--- Work order ---
Copy out the data below as written; omit any images.

Input for this task Start Marker

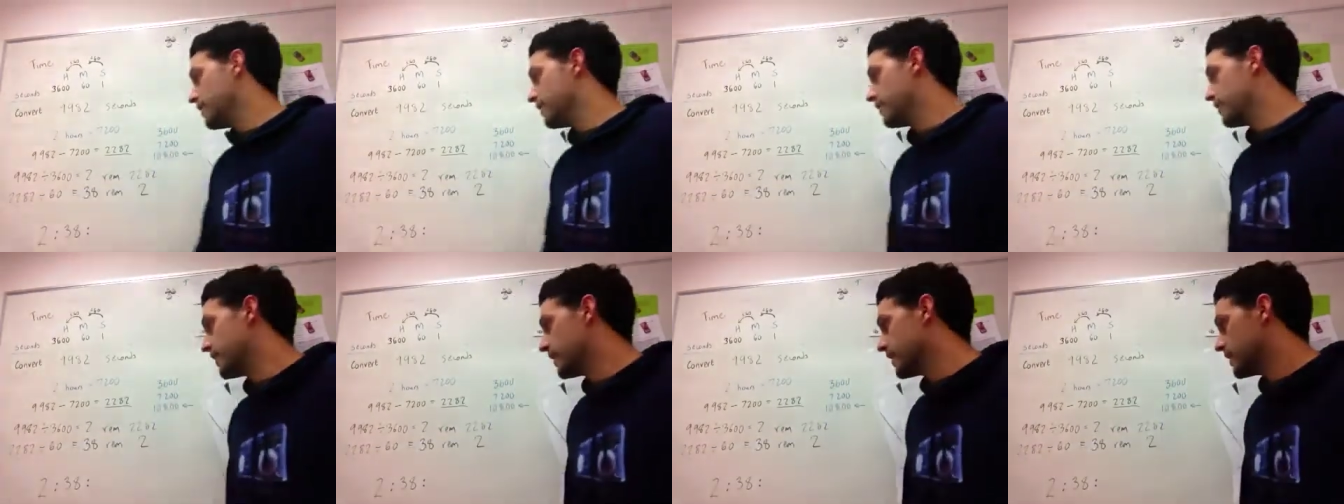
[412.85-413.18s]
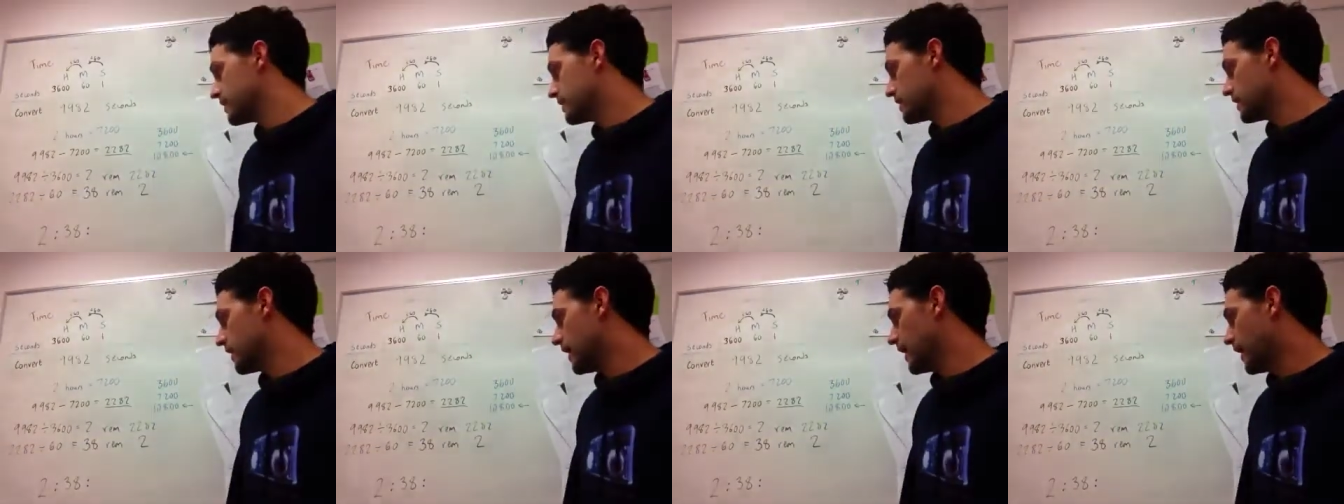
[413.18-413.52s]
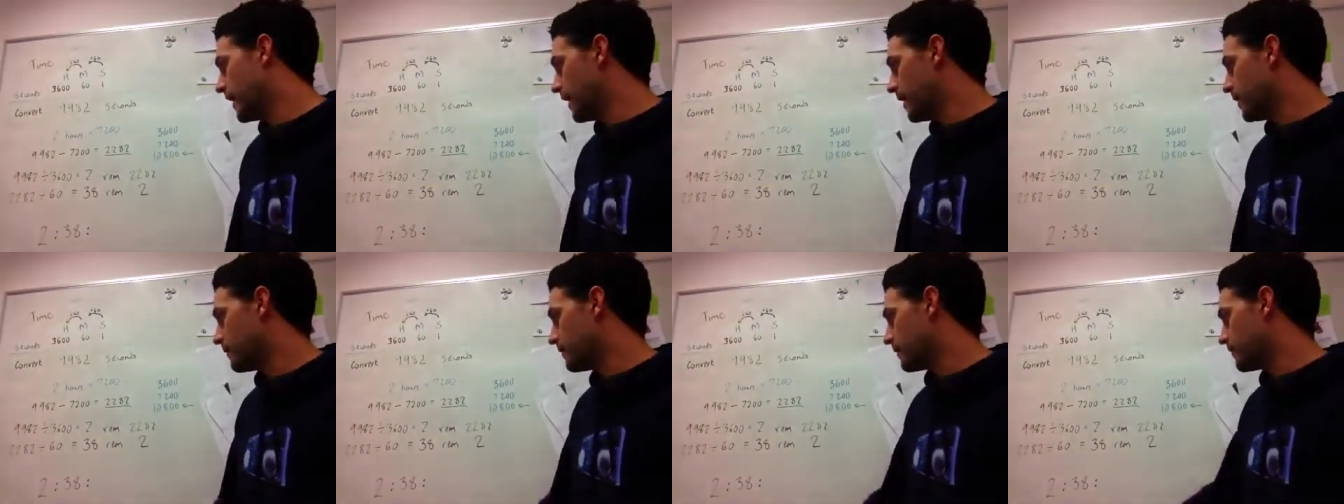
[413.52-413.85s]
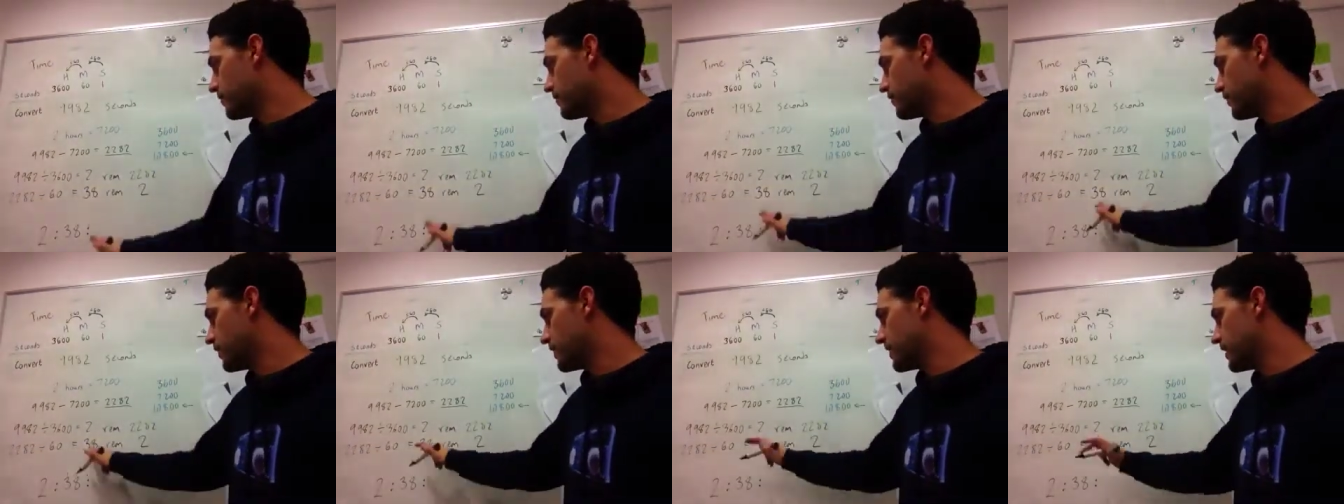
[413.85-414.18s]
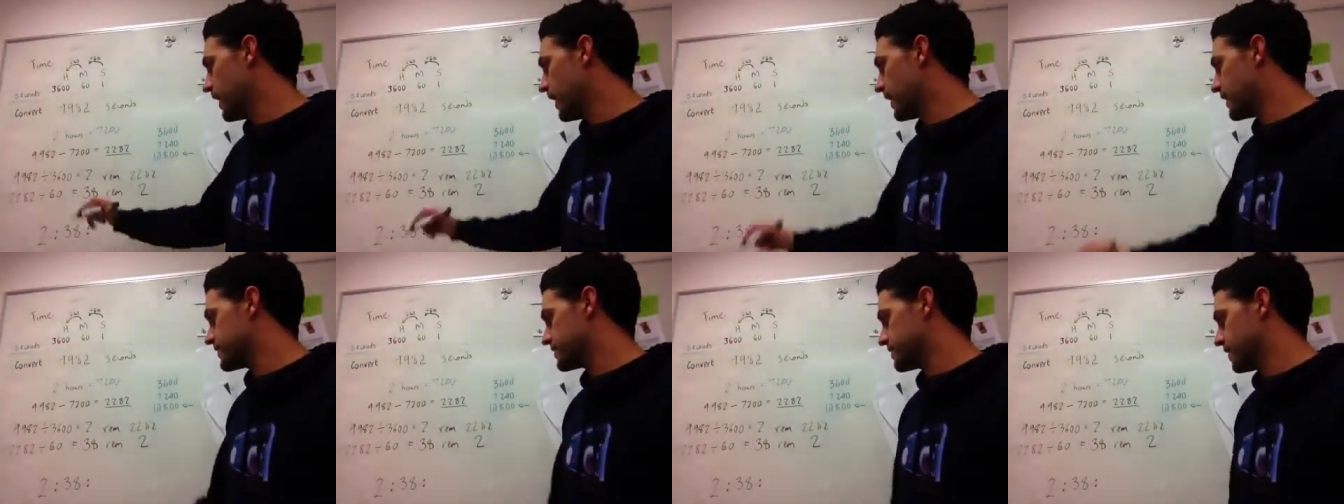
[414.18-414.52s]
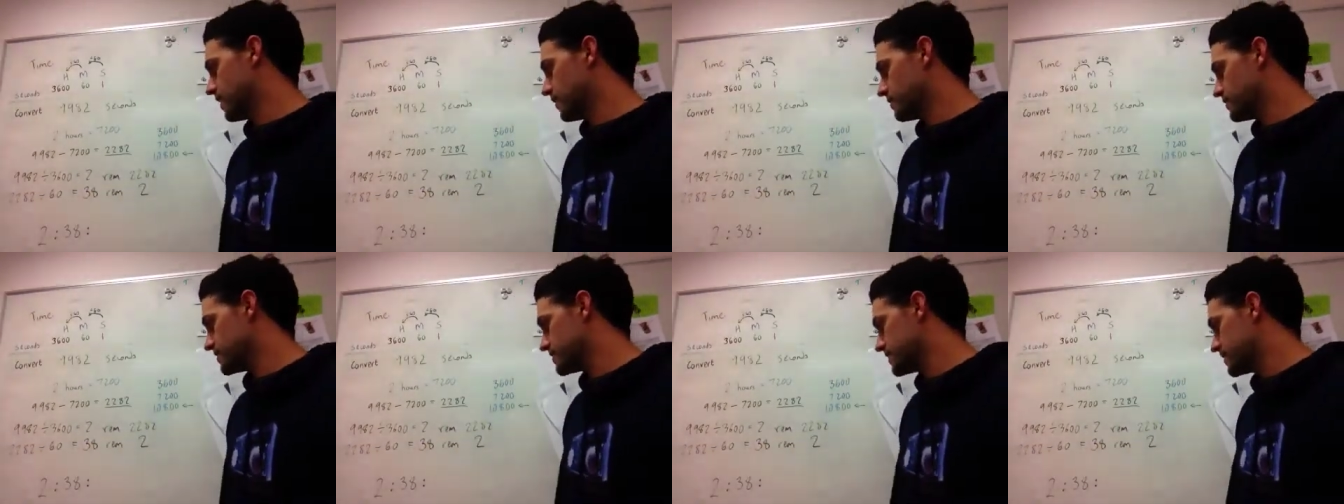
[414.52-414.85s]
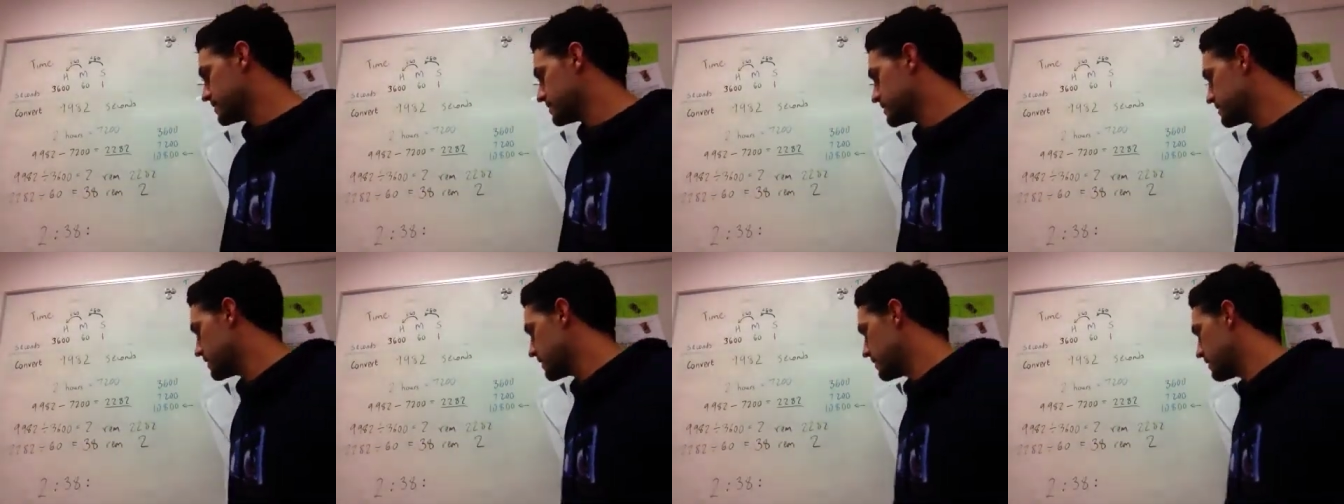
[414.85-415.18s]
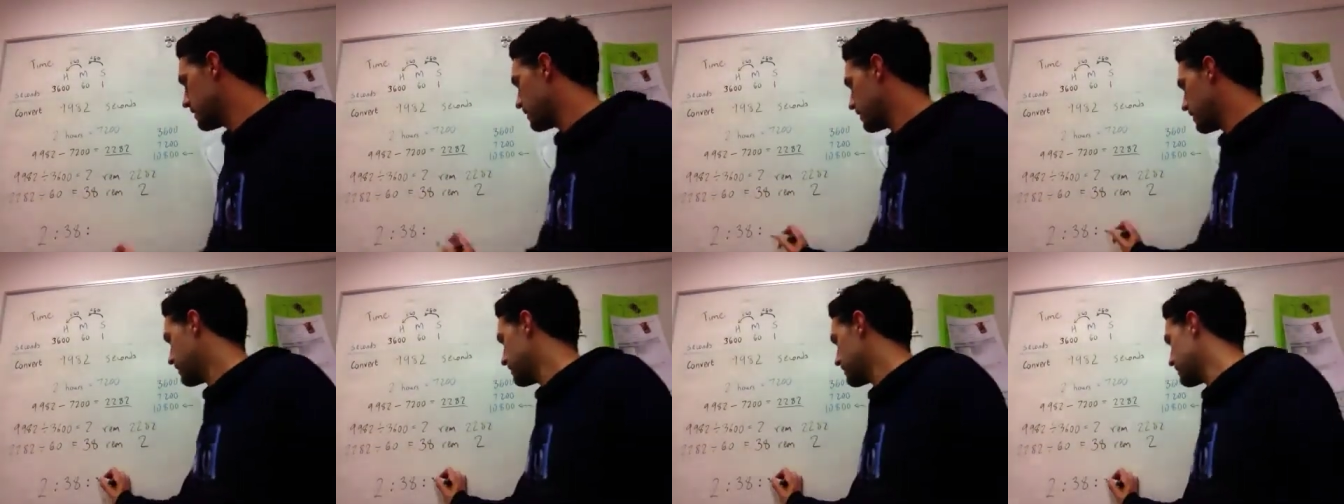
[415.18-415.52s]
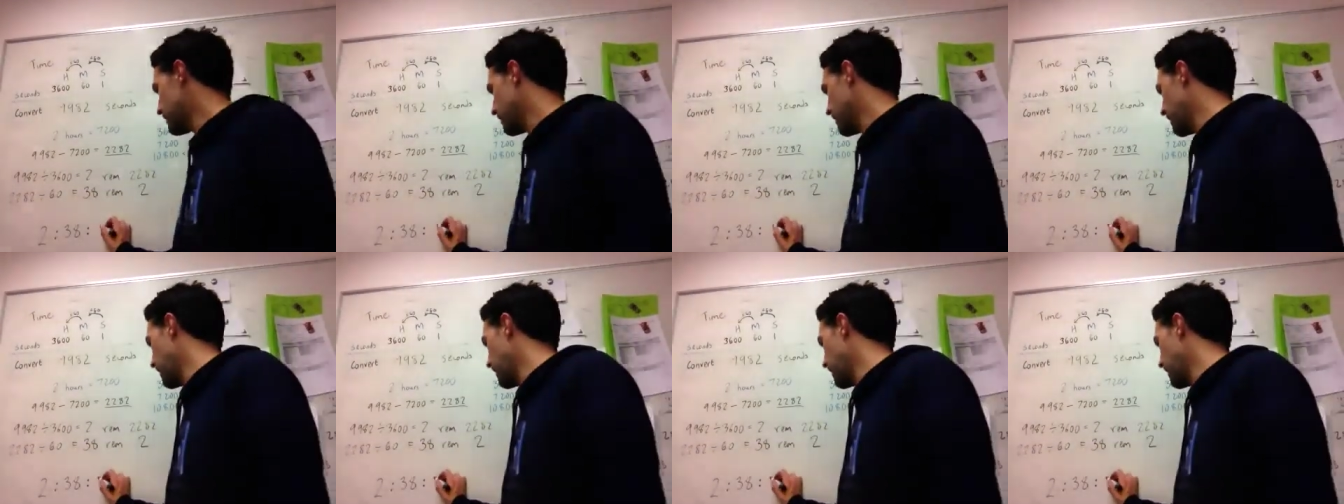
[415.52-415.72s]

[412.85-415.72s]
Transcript: than um, 38 times 60, and so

Input for this task End Marker

--- Solution below ---
[412.85-413.18s]
[413.18-413.52s]
[413.52-413.85s]
[413.85-414.18s]
[414.18-414.52s]
[414.52-414.85s]
[414.85-415.18s]
[415.18-415.52s]
[415.52-415.72s]

[412.85-415.72s]
Transcript: than um, 38 times 60, and so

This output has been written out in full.